[Stored items]

----------

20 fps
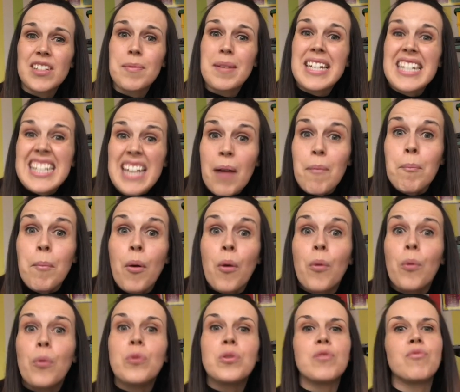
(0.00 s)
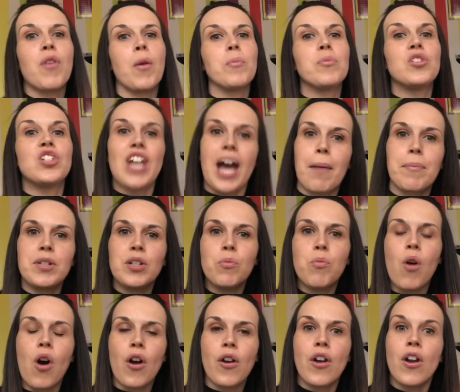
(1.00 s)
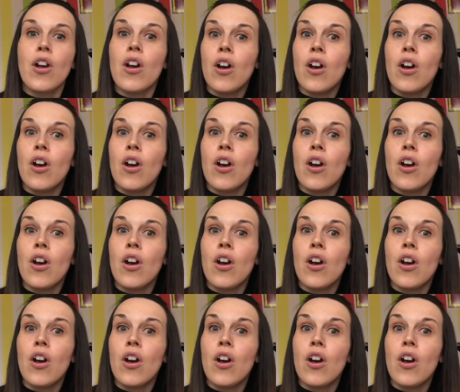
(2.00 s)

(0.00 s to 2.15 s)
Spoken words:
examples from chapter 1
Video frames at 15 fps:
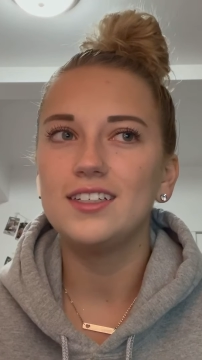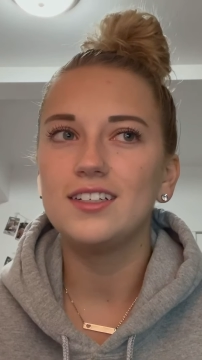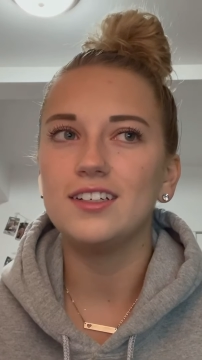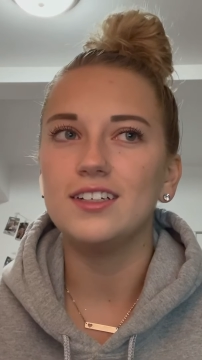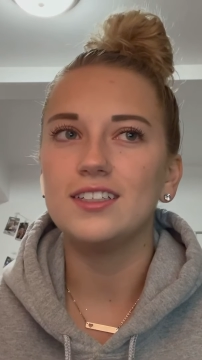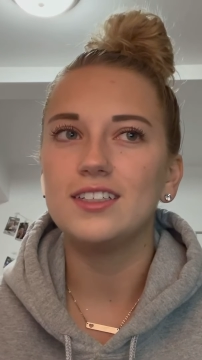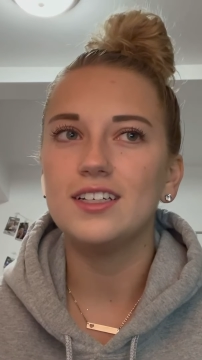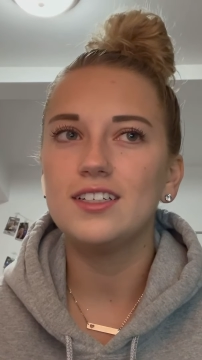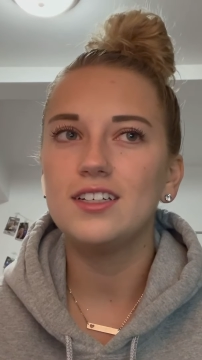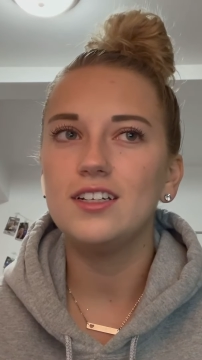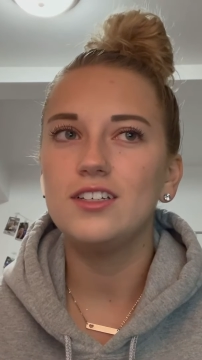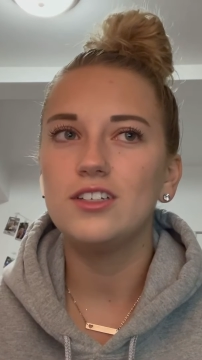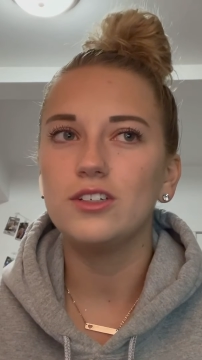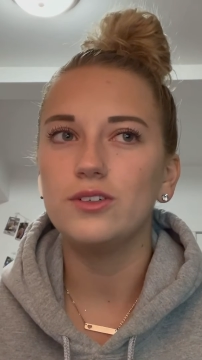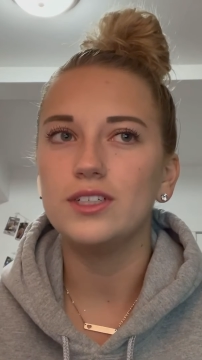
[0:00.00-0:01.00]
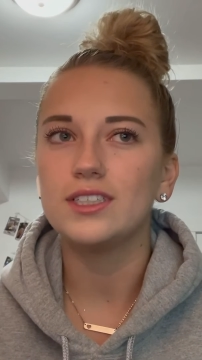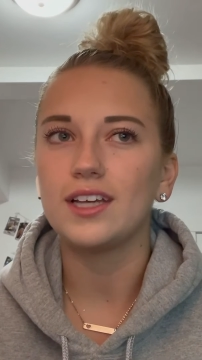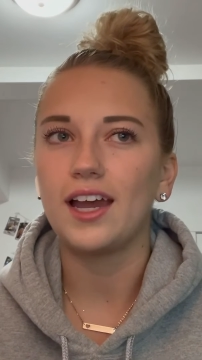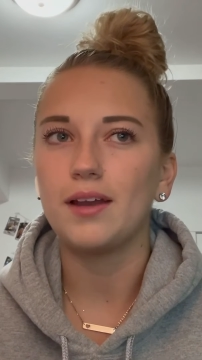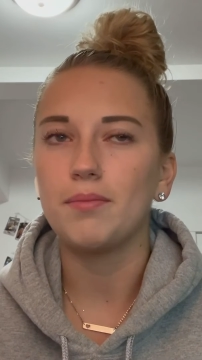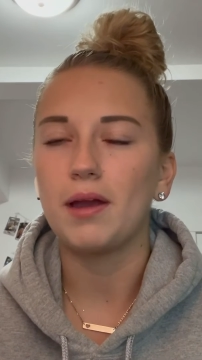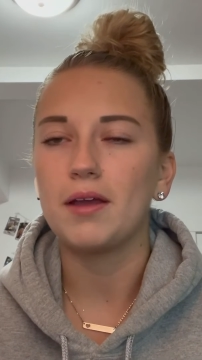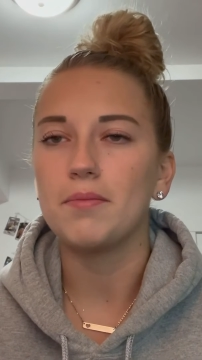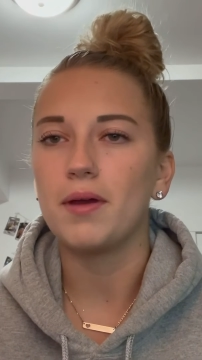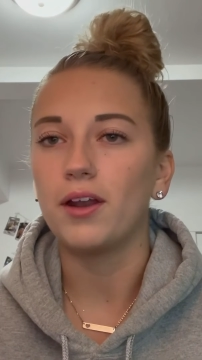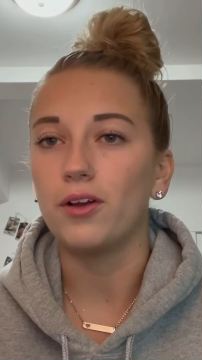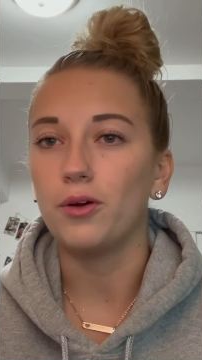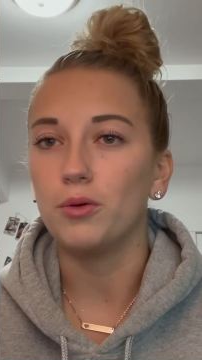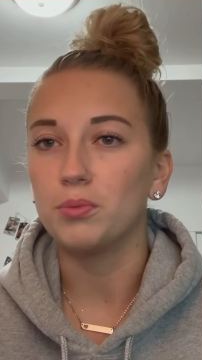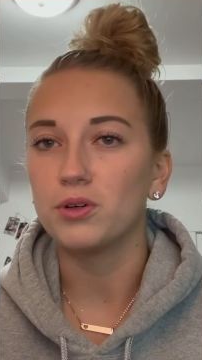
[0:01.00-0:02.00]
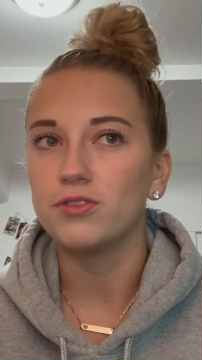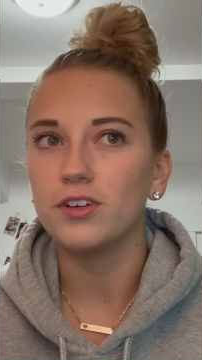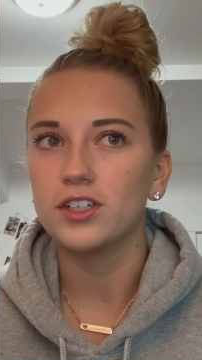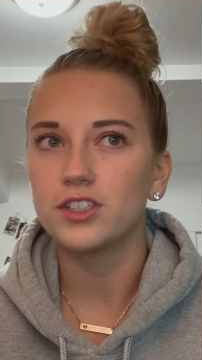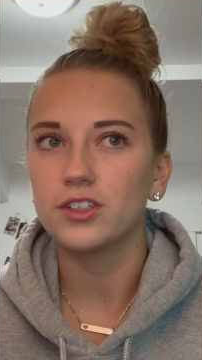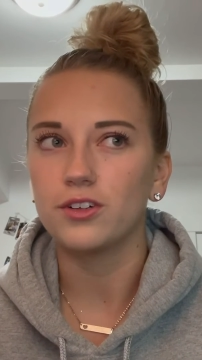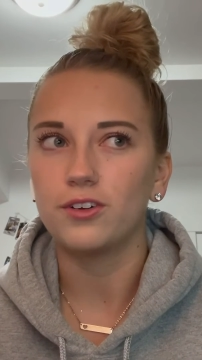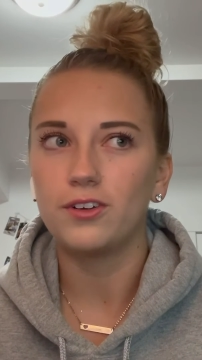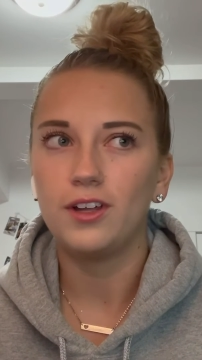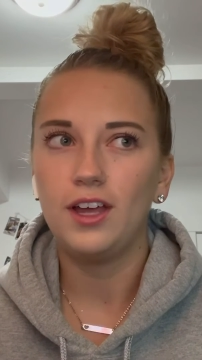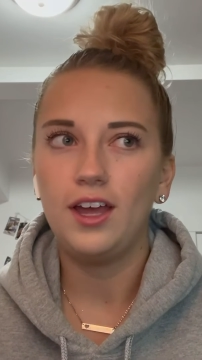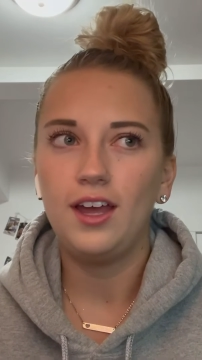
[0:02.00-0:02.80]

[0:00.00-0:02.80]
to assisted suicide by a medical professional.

----------

> **EXERCISE AIM**
The entries are to be reproduced exactly, excluding any pictures they contain.

> **TASK SOLUTION**
20 fps
(0.00 s)
(1.00 s)
(2.00 s)

(0.00 s to 2.15 s)
Spoken words:
examples from chapter 1
Video frames at 15 fps:
[0:00.00-0:01.00]
[0:01.00-0:02.00]
[0:02.00-0:02.80]

[0:00.00-0:02.80]
to assisted suicide by a medical professional.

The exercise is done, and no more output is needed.